How severe does this issue affect your experience of using Ray?
- None: Just asking a question out of curiosity
I’m wondering what is the best strategy to make a single custom gym environment run faster.
Is there any Ray feature that can be used for this purpose?
Is Numba (cuda) a good option?
Please let me know any recommendation about this topic.
Ray RLlib itself only supports speedup through parallelization or vectorization.
The things you can come up with to speed up your sampling depend very much on the environment itself. RLlib treats the environment mostly as a black-box behind the Gym API. So what happens behind this API and how fast it is, is entirely up to the user. If you simulation is extremely costly and you can only sample from one or two simulators, you will likely want to put the networks on a GPU.
Here are two resources for simpler environments:
Torch implementation of Cartpole
Complete RL loop on a GPU
Have you tried profiling your simulation?
Thank you for your answer @arturn. I’ll check both links, maybe I can apply something to my use case.
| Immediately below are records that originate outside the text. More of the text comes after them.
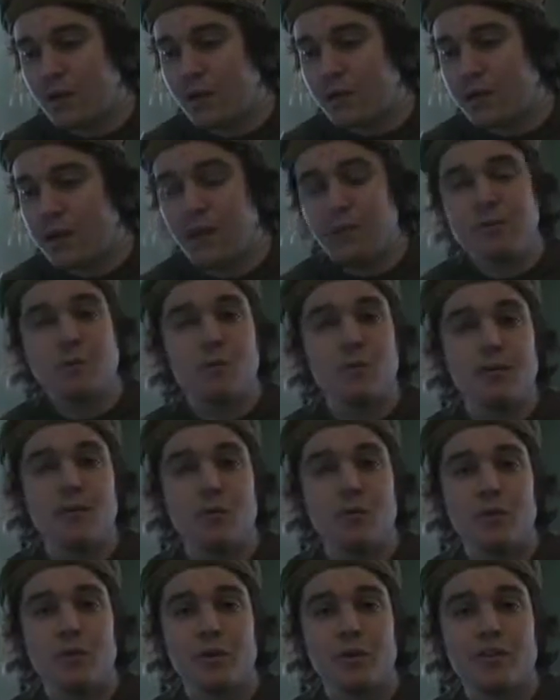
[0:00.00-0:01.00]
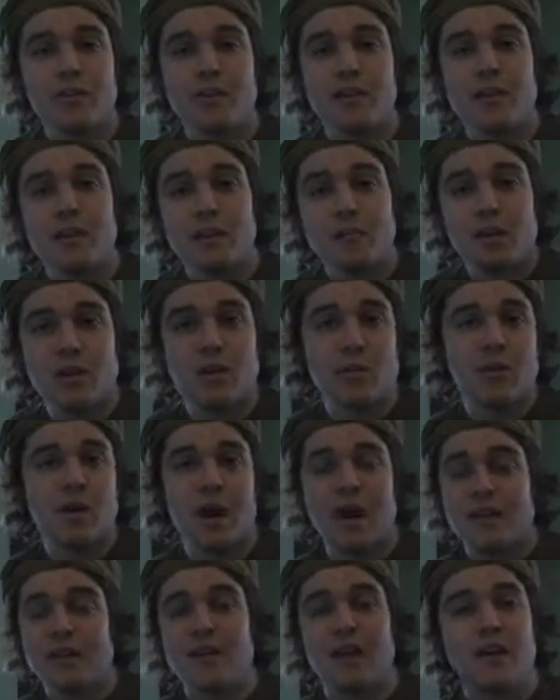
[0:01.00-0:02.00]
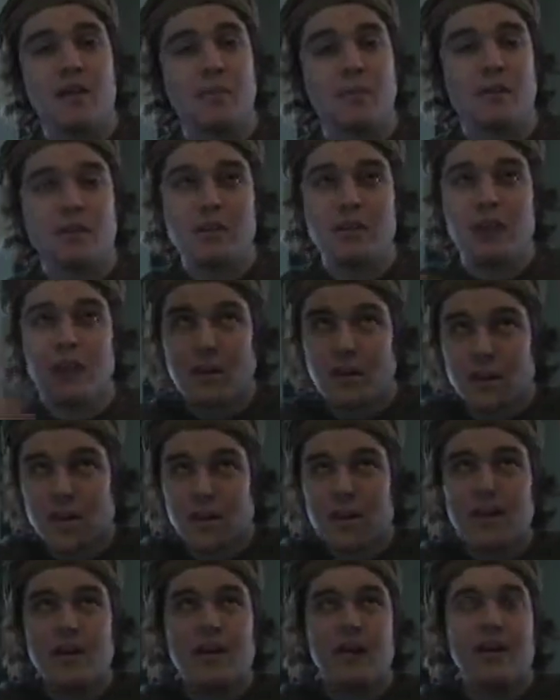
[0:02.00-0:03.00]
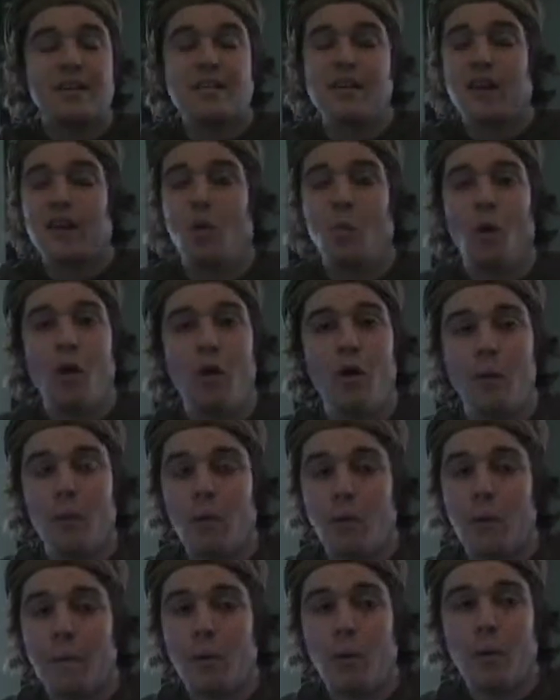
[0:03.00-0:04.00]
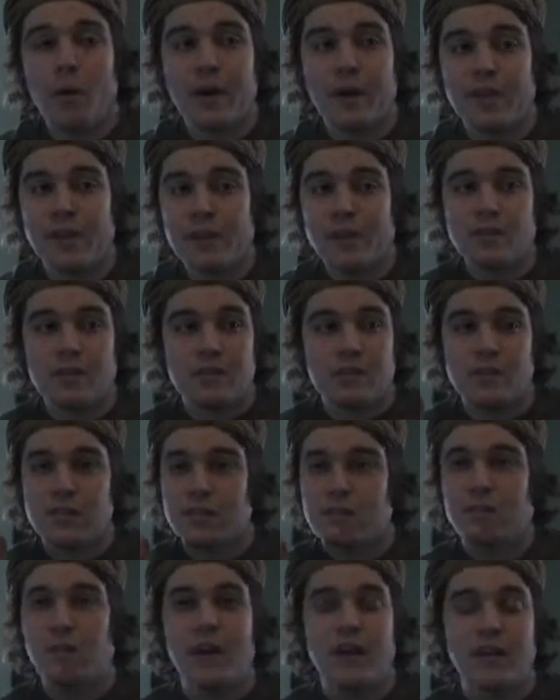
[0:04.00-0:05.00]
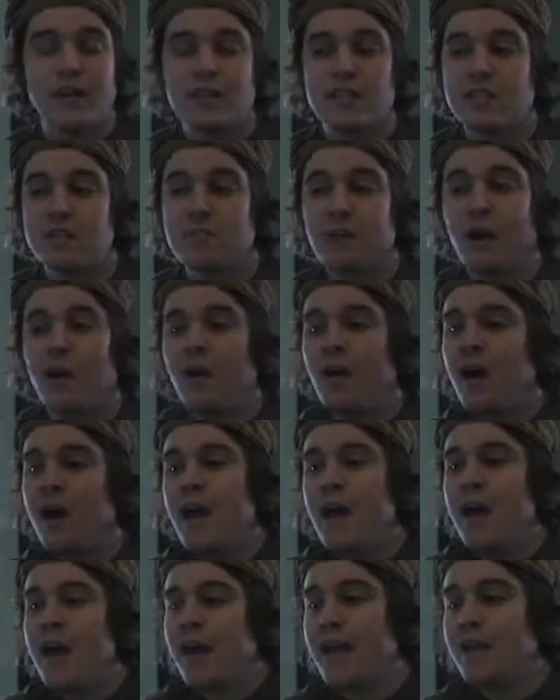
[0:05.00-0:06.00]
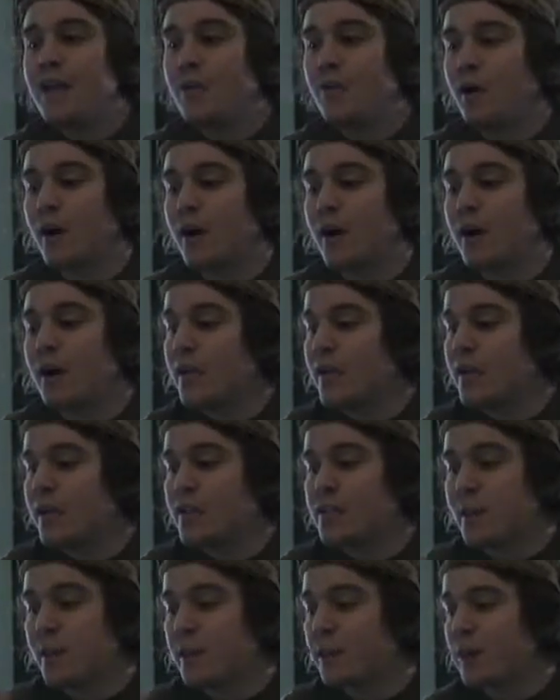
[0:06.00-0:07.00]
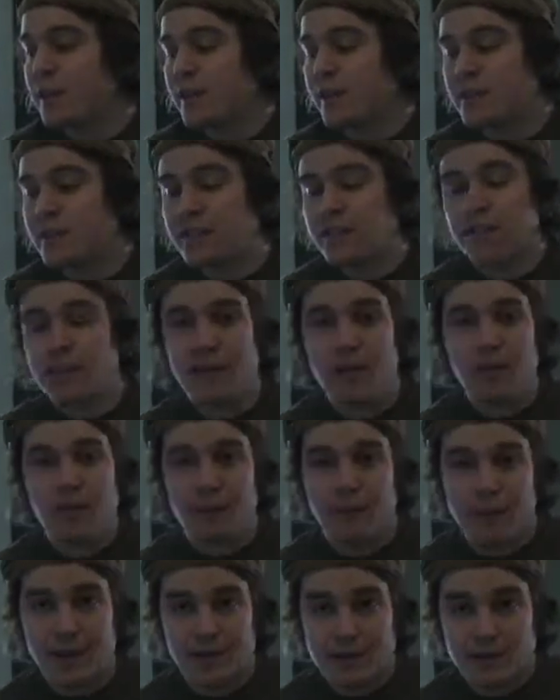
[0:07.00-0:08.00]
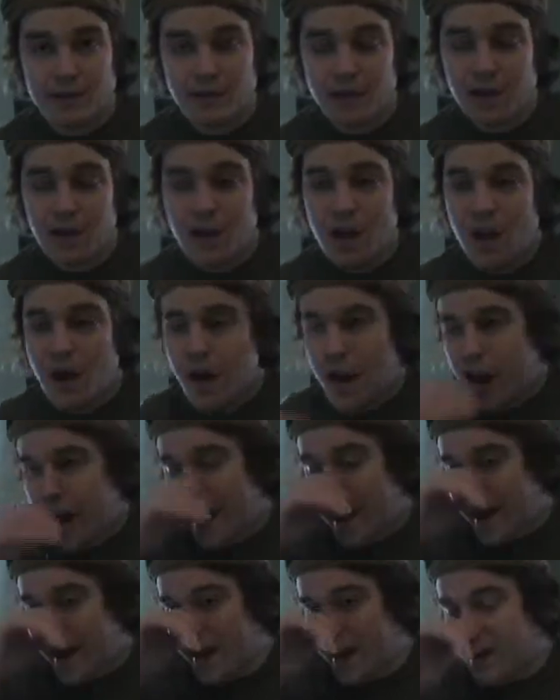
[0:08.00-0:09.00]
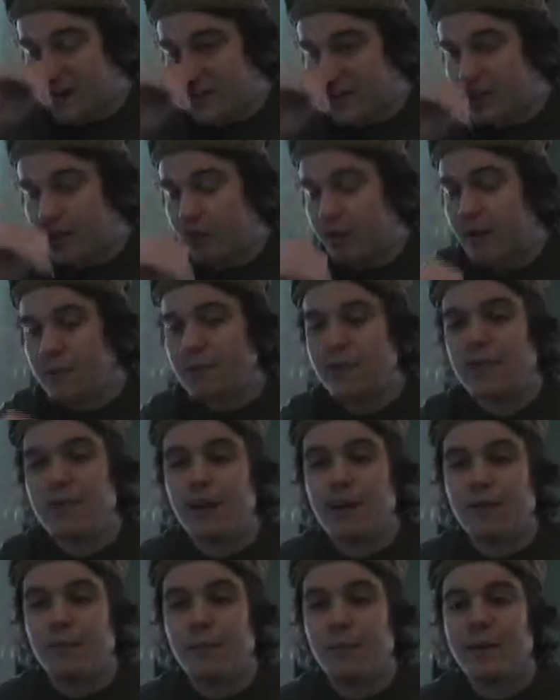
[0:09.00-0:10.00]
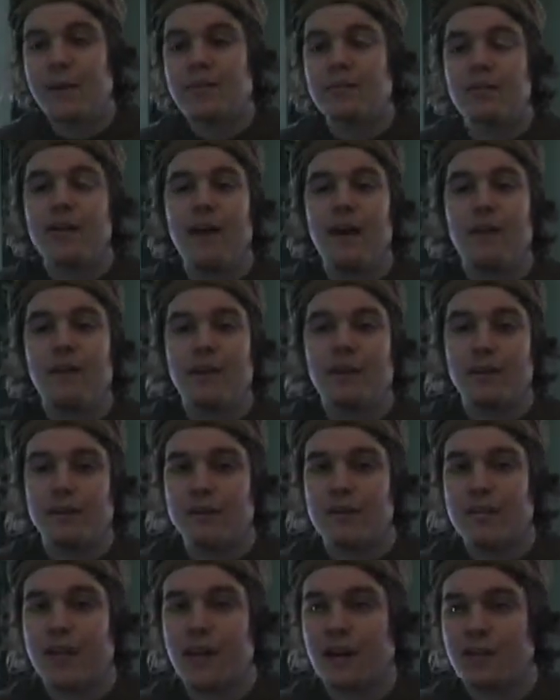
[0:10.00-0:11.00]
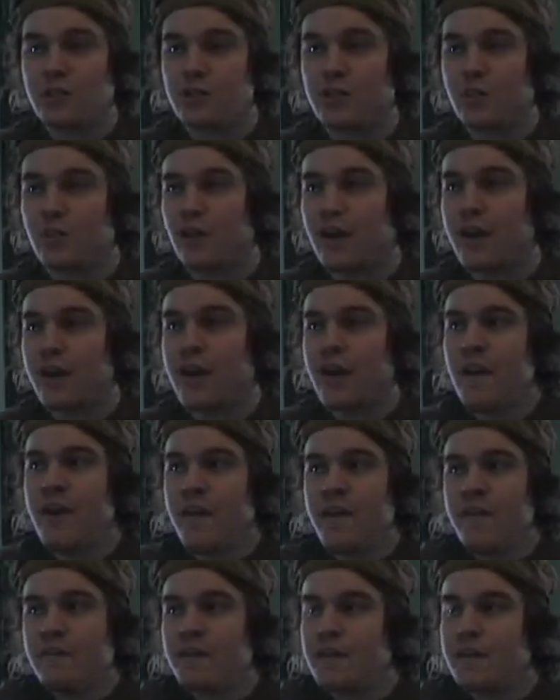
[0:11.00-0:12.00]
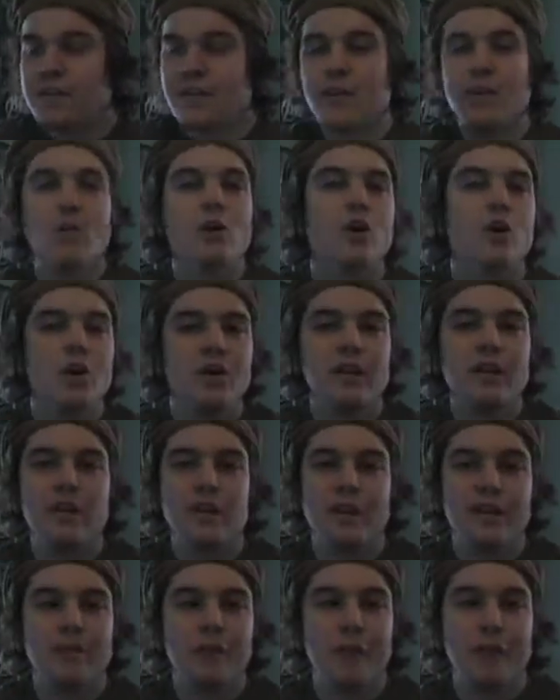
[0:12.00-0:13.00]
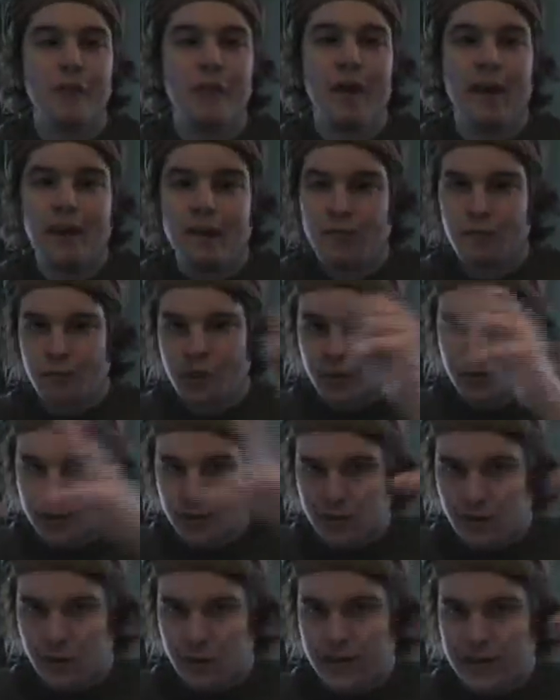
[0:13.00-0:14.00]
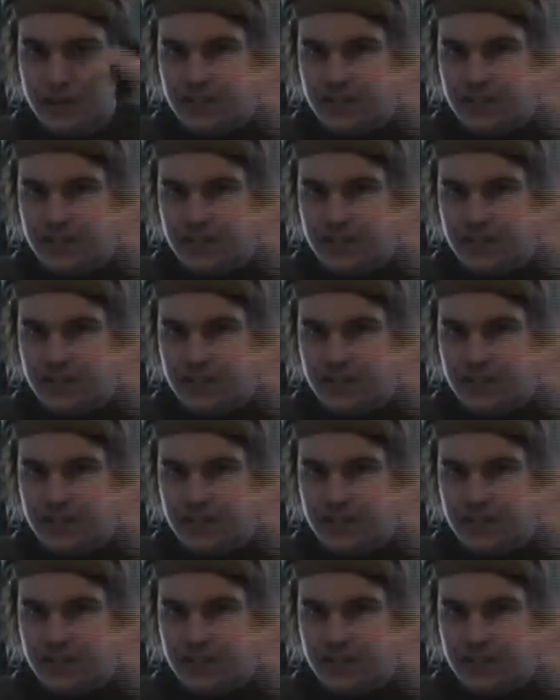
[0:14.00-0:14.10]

that was pretty cool to see him, knock down he knocks down a wall at one point. He uses this blinding spell. Anyway, he ends up running into the necromancer. And so him and the necromancer have like this actual like physical good and evil fight where they're like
@rusu24edward I did. In one of the environments the problem is a 300 iterations for loop, that I could not come up with an optimized way to do it. The other custom environments are simpler. Anyway, the environments need to be optimized as I have a budget to spend with training. Any recommendation is welcome. Thanks.
I’ve not used numba myself, but I’ve looked into it and heard good things about it, so it’s probably a good place to start.